No último domingo, na Folha de São Paulo, o Fernando Henrique escreveu um artigo interessante, no qual ele defendeu que o Brasil volte a ter um relacionamento mais próximo com os Estados Unidos e com a Europa, e que não fique tratando a política externa como uma política pública, uma política de estado destop and go, de se aproximar de alguns países, aí depois volta, se aproxima, tenta recuperar o Mercosul, ao mesmo tempo quer uma aproximação com os países do norte do continente, depois tem alguns acordos com a Europa, mas ao mesmo tempo não abre mão de ter um relacionamento com a China e com a Índia. E isso faz parte do multilateralismo aberto que eu falo, porém o Fernando Henrique quer deixar claro, e eu concordo com ele, que em diplomacia o tempo e recursos são esgotáveis. Nós não temos diplomatas suficientes para fazer acordo com todo e qualquer país. Também não temos tempo pra isso. A negociação exige tempo.

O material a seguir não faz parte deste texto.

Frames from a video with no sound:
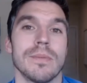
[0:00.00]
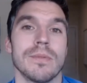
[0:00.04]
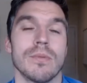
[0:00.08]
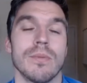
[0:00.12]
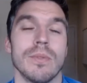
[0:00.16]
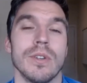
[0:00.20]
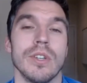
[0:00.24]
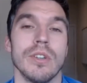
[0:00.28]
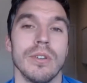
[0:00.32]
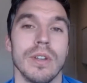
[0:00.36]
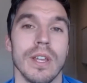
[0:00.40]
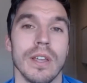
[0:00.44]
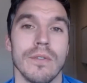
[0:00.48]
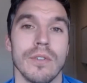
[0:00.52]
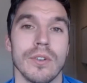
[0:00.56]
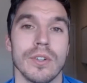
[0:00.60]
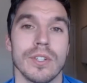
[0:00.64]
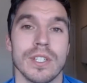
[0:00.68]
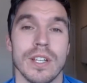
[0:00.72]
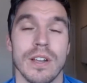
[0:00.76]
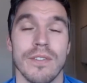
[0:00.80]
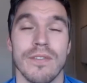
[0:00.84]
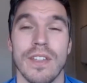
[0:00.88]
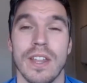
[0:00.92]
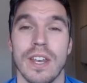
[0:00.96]
when you give
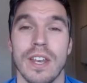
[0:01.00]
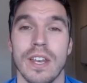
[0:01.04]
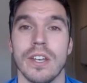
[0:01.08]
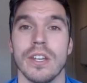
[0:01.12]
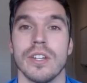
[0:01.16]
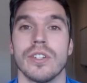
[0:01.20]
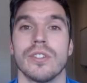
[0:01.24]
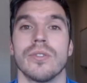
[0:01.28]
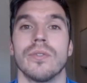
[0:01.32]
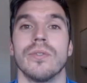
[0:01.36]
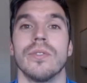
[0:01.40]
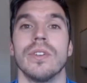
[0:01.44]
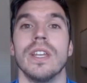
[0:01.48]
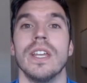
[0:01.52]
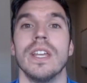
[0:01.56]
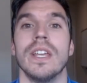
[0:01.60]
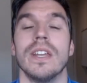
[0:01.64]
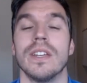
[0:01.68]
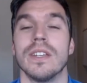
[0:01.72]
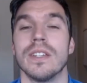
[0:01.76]
yourself that initial need and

Isso mostra bem o que o PSDB pensa em relação à política externa se voltar ao poder. O PSDB tem uma visão mais focada de política externa, principalmente com os seus parceiros tradicionais, Estados Unidos e Europa, e tentar melhorar as relações do Brasil com os países do Sul, principalmente a partir do Mercosul. E a compra do Gripen, se a gente for analisar as notícias da imprensa argentina, pode mostrar pro nosso principal parceiro no sul, que é a Argentina, e também a Venezuela (agora também no Mercosul), que o Brasil está buscando uma autonomia de criar um autonomia de acordos com países alternativos, e não com França e Estados Unidos. E isso pode incentivar Argentina e Venezuela a fazerem o mesmo, ou incentivar, por exemplo, a Argentina a ter uma postura mais próxima dos Estados Unidos. Então, a Venezuela pode pensar o seguinte: o Brasil tá buscando uma postura mais alternativa se aproximando da Suécia, então o governo venezuelano pode solidificar ainda mais a sua parceria com a Rússia no campo estratégico-militar.

Então a ação como essa do Brasil pode fazer com que outros países da América Latina, principalmente Argentina e Venezuela, comecem a buscar também acordos alternativos no campo da segurança e da defesa nacional. Então por mais que o Brasil não seja um player relevante no campo da segurança internacional, e definitivamente não é, e Suécia também não é, pois é uma fornecedora de tecnologia militar, eu sinto que nós vamos precisar de um bom tempo para ver como ficam as relações Brasil-Estados Unidos, pois acordos como esses refletem também em acordos de comércio, acordos de cooperação econômica, acordos de troca de tecnologia no campo civil.